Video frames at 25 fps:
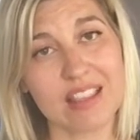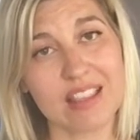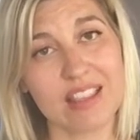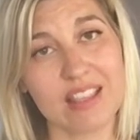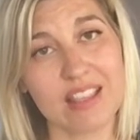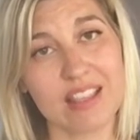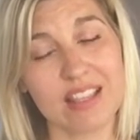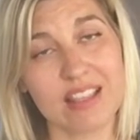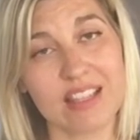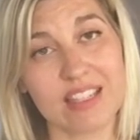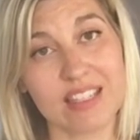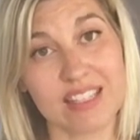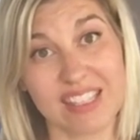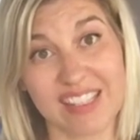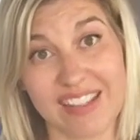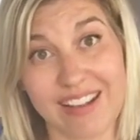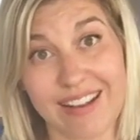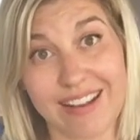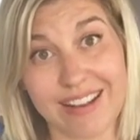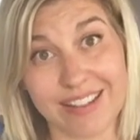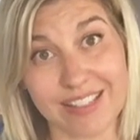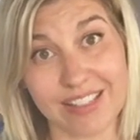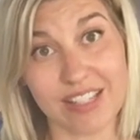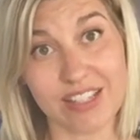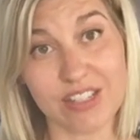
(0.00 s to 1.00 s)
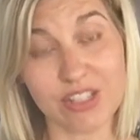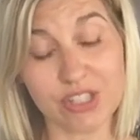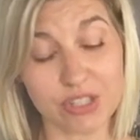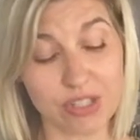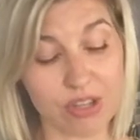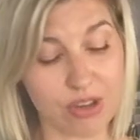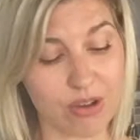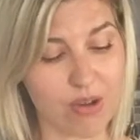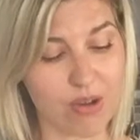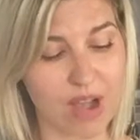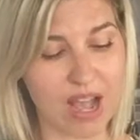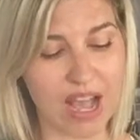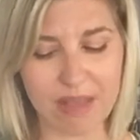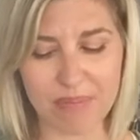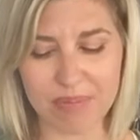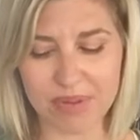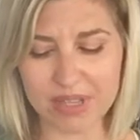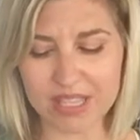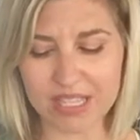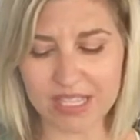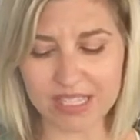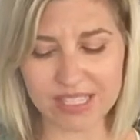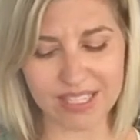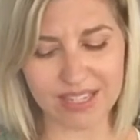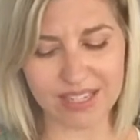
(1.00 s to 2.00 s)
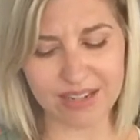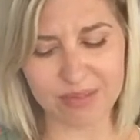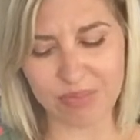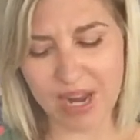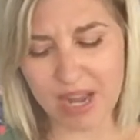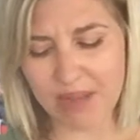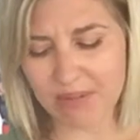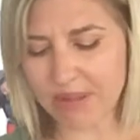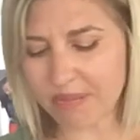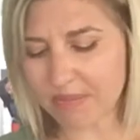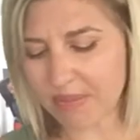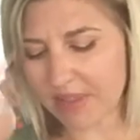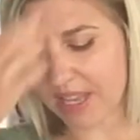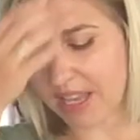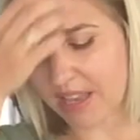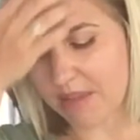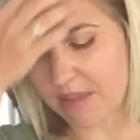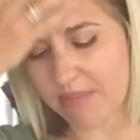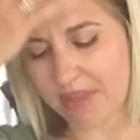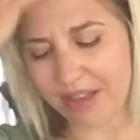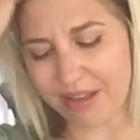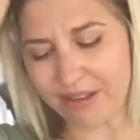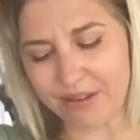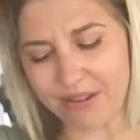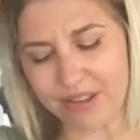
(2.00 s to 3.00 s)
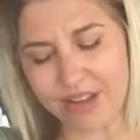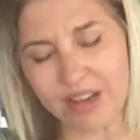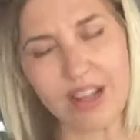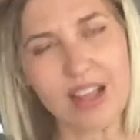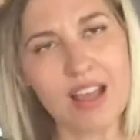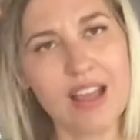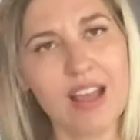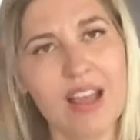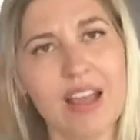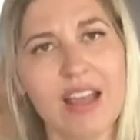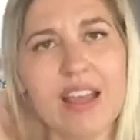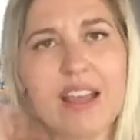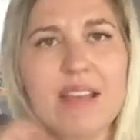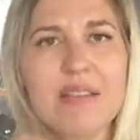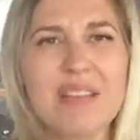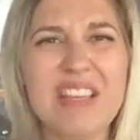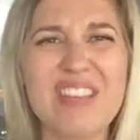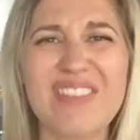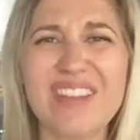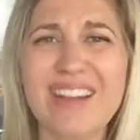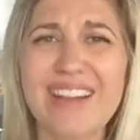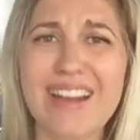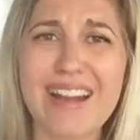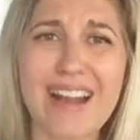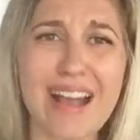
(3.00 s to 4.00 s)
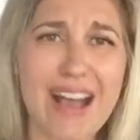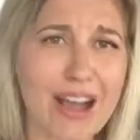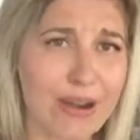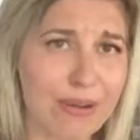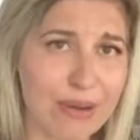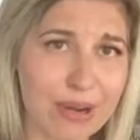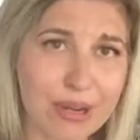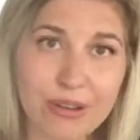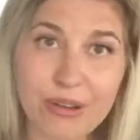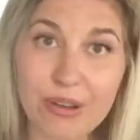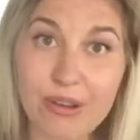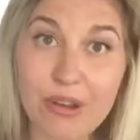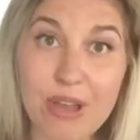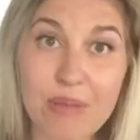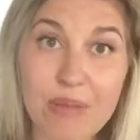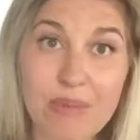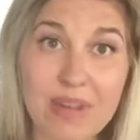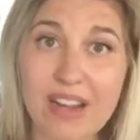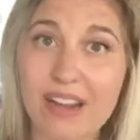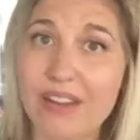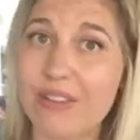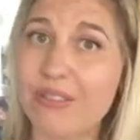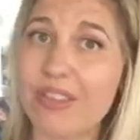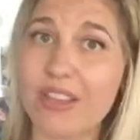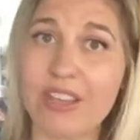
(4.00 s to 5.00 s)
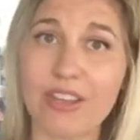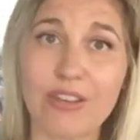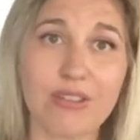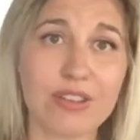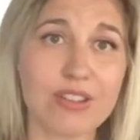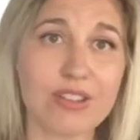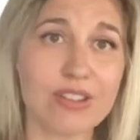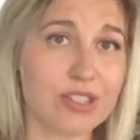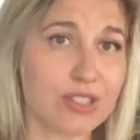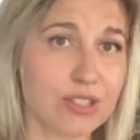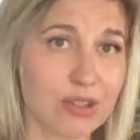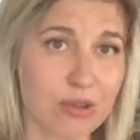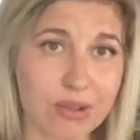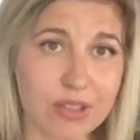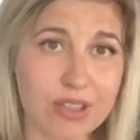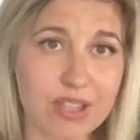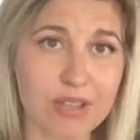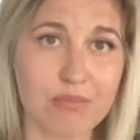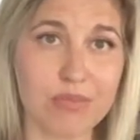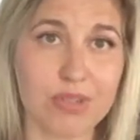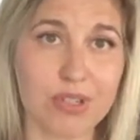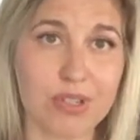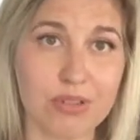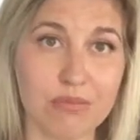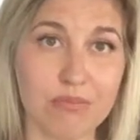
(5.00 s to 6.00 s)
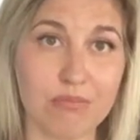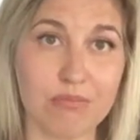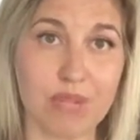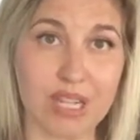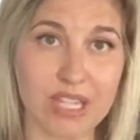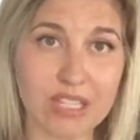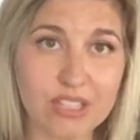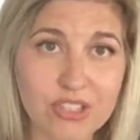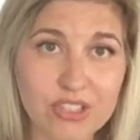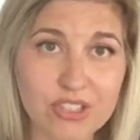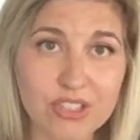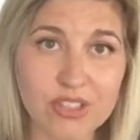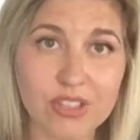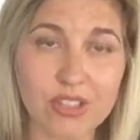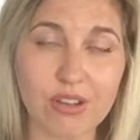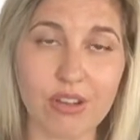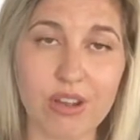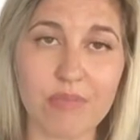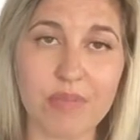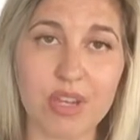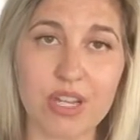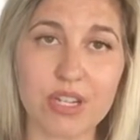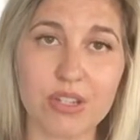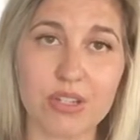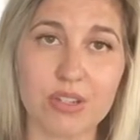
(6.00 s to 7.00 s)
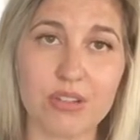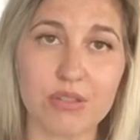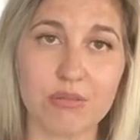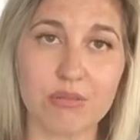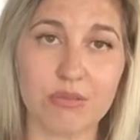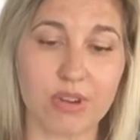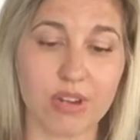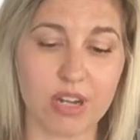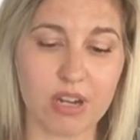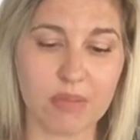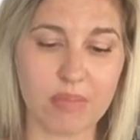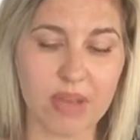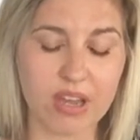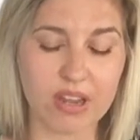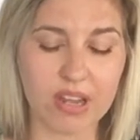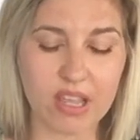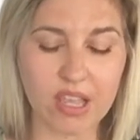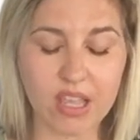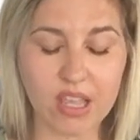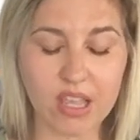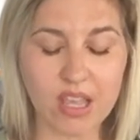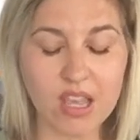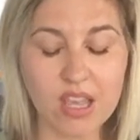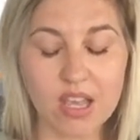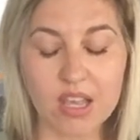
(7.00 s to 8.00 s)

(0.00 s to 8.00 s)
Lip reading: this sauce. And so I put this in probably about even an hour ago. I mean, I don't think you can soak them too much, so I'm not too worried about it.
========================================================================
### PROBLEM DESCRIPTION:
What you return must match the records above exactly, minus any images.

### RESULT OF THIS EXERCISE:
Video frames at 25 fps:
(0.00 s to 1.00 s)
(1.00 s to 2.00 s)
(2.00 s to 3.00 s)
(3.00 s to 4.00 s)
(4.00 s to 5.00 s)
(5.00 s to 6.00 s)
(6.00 s to 7.00 s)
(7.00 s to 8.00 s)

(0.00 s to 8.00 s)
Lip reading: this sauce. And so I put this in probably about even an hour ago. I mean, I don't think you can soak them too much, so I'm not too worried about it.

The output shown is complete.